Enlivex Therapeutics’ Phase 1b clinical trial is evaluating the company’s Allocetra in patients with severe sepsis.
Enlivex Therapeutics (NASDAQ:ENLV) has announced it has completed patient enrollment in its Phase 1b clinical trial in patients with sepsis.
As quoted in the press release:
The study was designed to recruit ten patients, including six treated with a single dose of Allocetra, and four patients treated with two doses of Allocetra.
Enlivex announced on November 4, 2019 positive interim safety and efficacy data from an ongoing trial of off-the-shelf universal Allocetra in patients with severe sepsis. The interim analysis comparing the first six Allocetra-treated patients with 37 severe sepsis patients with equivalent source of infection and disease severity who were hospitalized at the same hospital, demonstrated the potential of single dose Allocetra infusion as therapy for prevention of sepsis-associated organ failure and mortality.
Sepsis is defined as a life-threatening organ dysfunction caused by a dysregulated immune response to infection.
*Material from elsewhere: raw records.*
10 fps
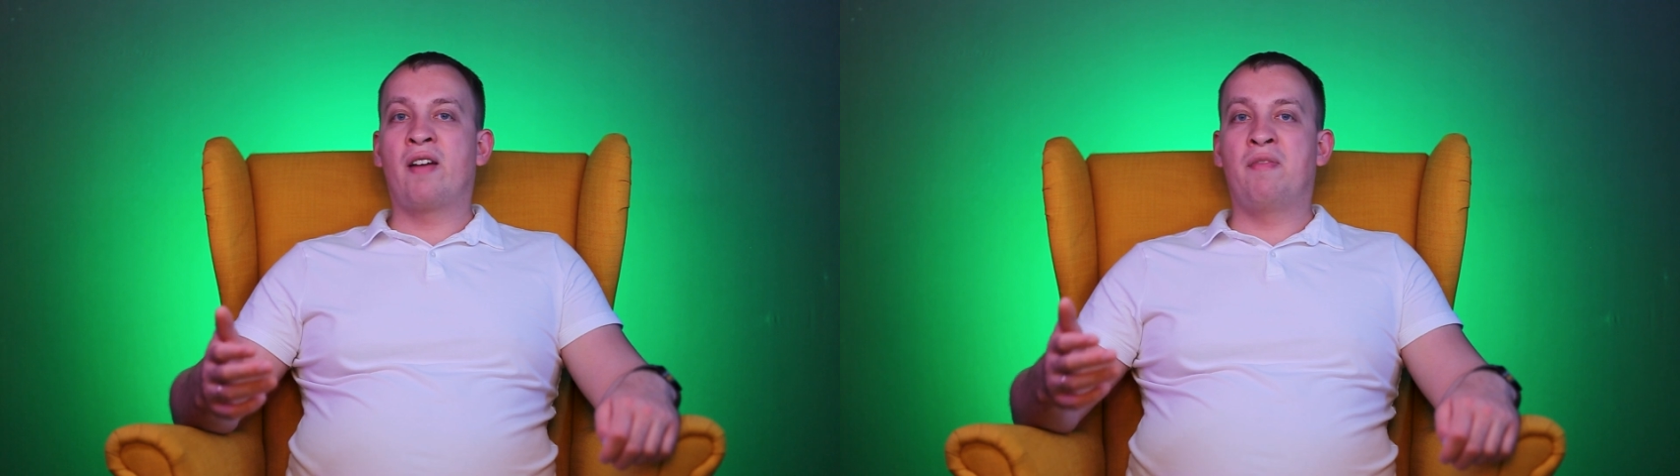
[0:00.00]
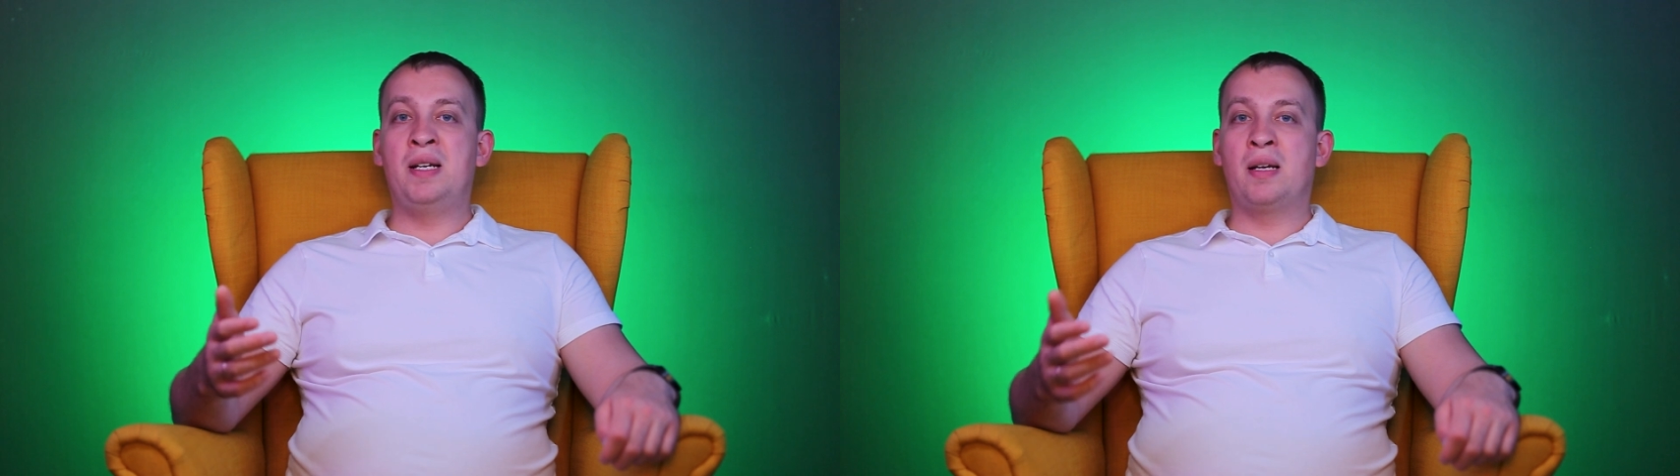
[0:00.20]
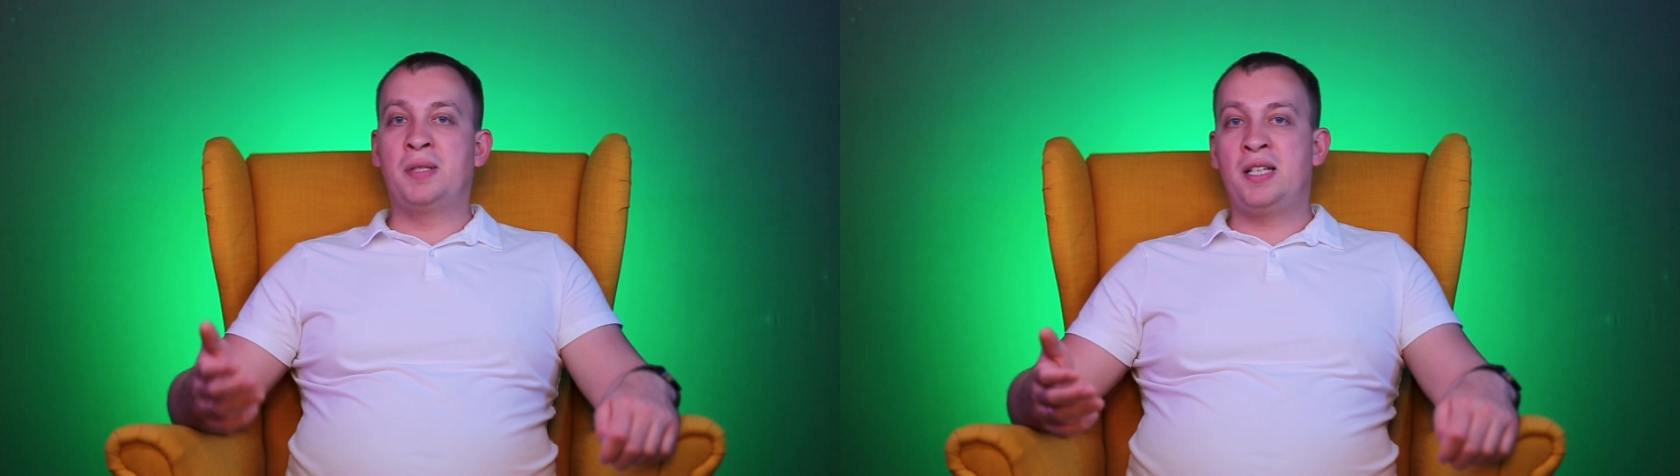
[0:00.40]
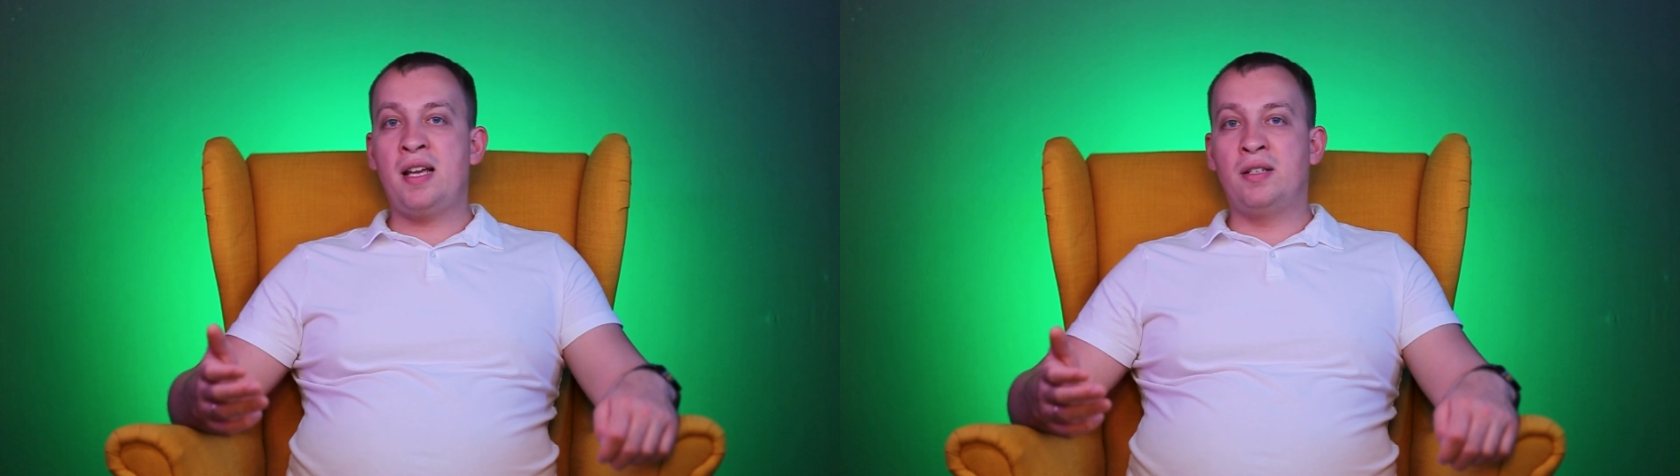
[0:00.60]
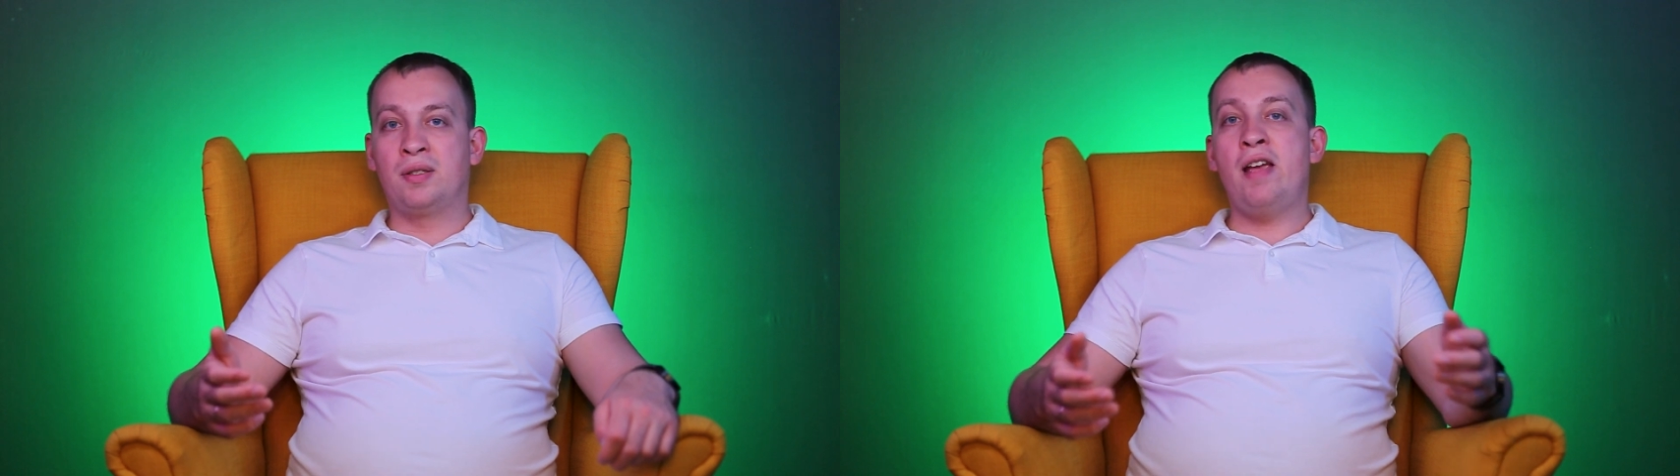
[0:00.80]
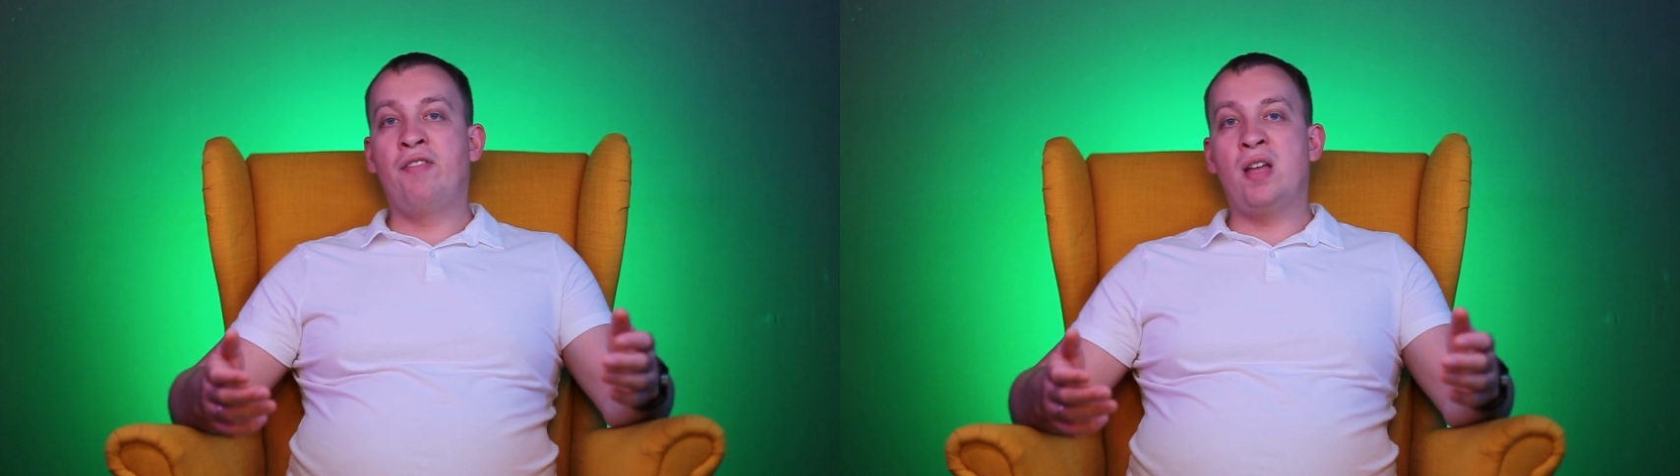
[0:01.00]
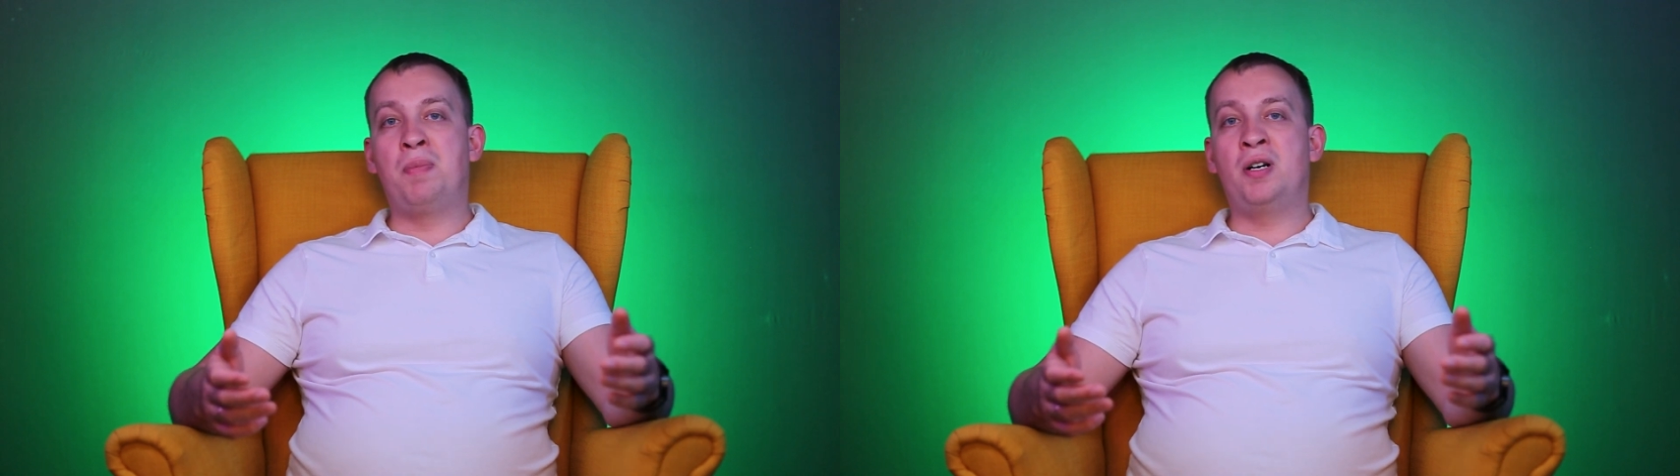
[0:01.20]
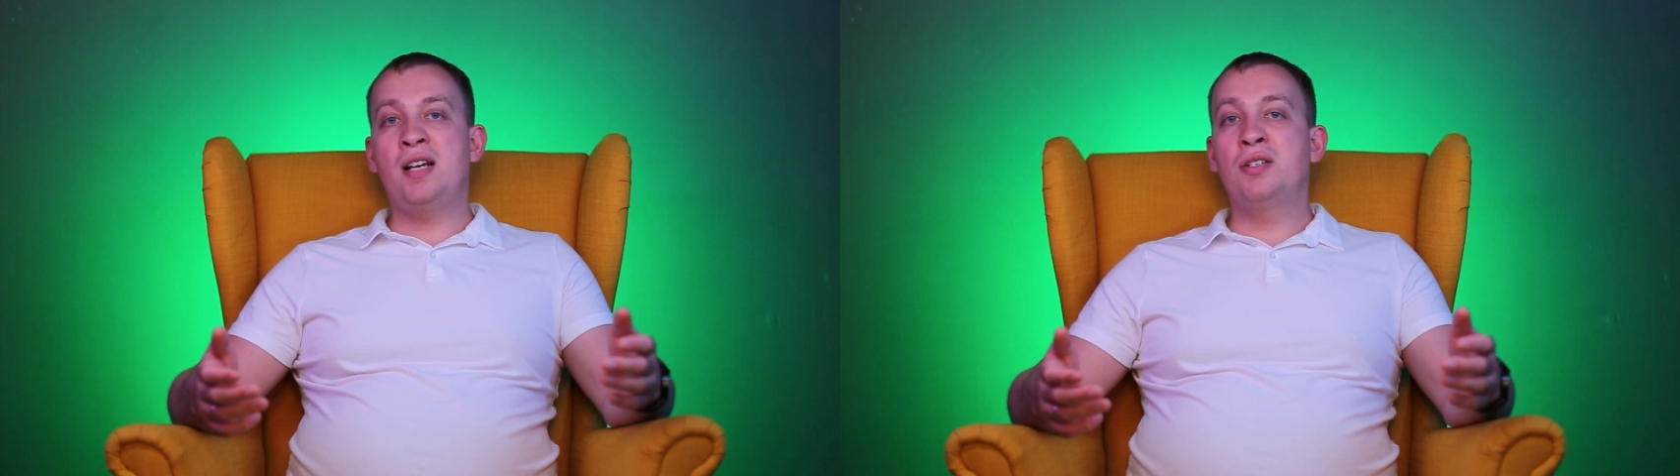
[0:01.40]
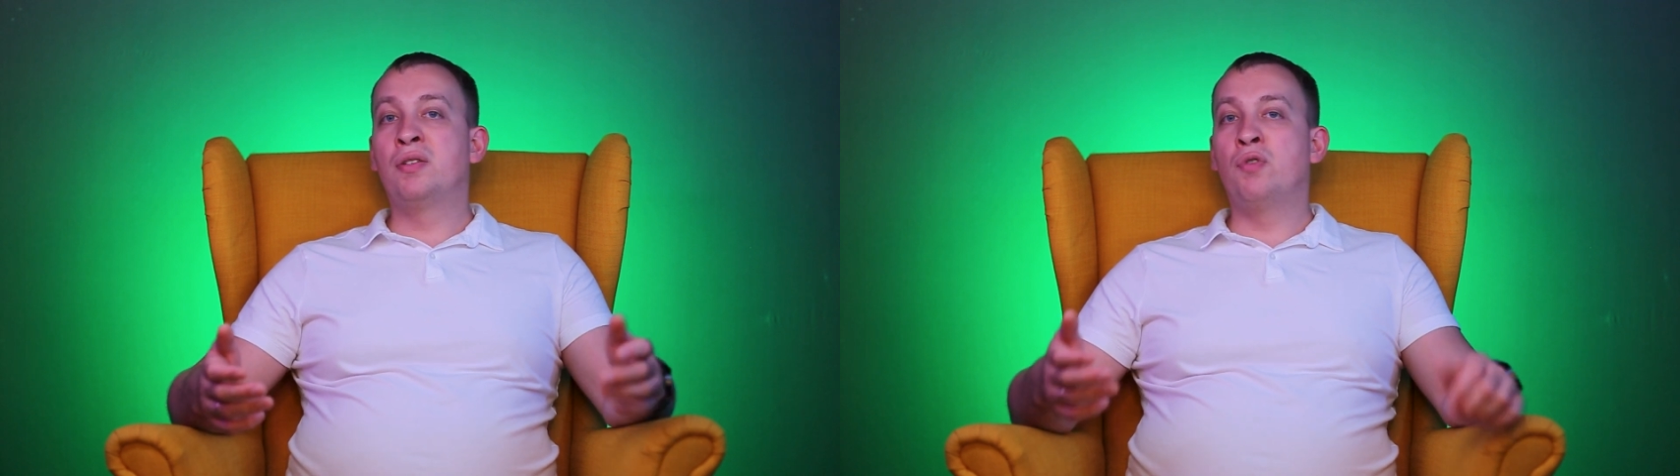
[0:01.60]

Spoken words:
have been obtained if the operations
Sepsis has been identified by the World Health Organization as a global health priority and currently has no FDA-approved pharmacologic treatment. Sepsis is the third leading cause of mortality in the United States after cardiovascular and cancer diseases and affects approximately 1.7 million adults in the United States each year. Various studies have estimated that up to 50% of severe sepsis hospitalizations culminate in death.
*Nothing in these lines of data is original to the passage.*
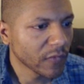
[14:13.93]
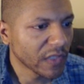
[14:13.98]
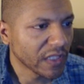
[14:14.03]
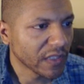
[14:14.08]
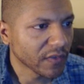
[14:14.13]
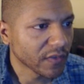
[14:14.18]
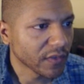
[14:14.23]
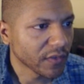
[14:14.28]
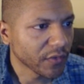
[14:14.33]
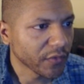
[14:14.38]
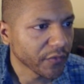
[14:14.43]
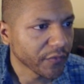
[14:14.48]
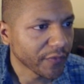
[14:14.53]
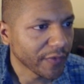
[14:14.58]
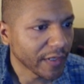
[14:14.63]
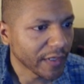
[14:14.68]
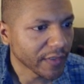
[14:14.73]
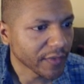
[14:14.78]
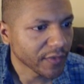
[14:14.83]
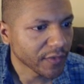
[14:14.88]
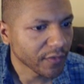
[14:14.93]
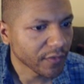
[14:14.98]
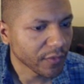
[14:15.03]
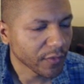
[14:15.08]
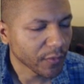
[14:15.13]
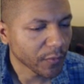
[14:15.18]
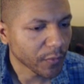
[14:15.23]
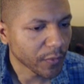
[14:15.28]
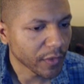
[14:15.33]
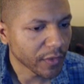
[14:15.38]
As you go faster,
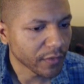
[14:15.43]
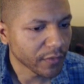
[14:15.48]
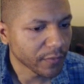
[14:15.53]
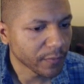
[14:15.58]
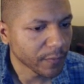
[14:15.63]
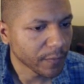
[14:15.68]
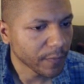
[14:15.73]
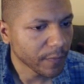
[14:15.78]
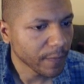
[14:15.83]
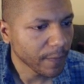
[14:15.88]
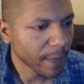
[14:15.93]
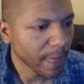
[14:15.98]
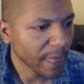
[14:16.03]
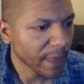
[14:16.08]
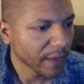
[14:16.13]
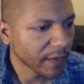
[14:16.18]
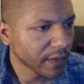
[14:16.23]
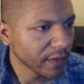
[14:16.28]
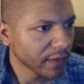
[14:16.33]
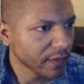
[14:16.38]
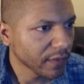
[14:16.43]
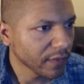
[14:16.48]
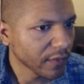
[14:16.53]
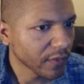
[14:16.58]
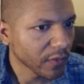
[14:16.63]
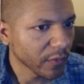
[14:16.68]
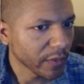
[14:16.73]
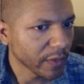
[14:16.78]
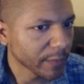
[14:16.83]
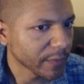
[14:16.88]
they'll run
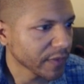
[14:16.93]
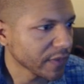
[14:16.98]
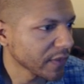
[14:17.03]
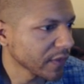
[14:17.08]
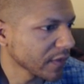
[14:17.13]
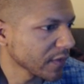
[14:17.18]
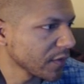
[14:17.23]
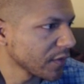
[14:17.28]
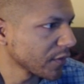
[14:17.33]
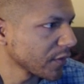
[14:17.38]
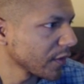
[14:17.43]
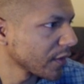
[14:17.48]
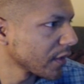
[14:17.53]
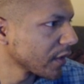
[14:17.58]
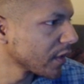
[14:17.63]
all the way up to 600.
ALLOCETRATM by Enlivex was designed to provide a novel immunotherapy mechanism of action that targets life-threatening clinical indications that are defined as “unmet medical needs”, including prevention or treatment of complications associated with bone marrow transplantations (BMT) and/or hematopoietic stem cell transplantations (HSCT); organ dysfunction and acute multiple organ failure associated with sepsis; and enablement of an effective treatment of solid tumors via immune checkpoint rebalancing.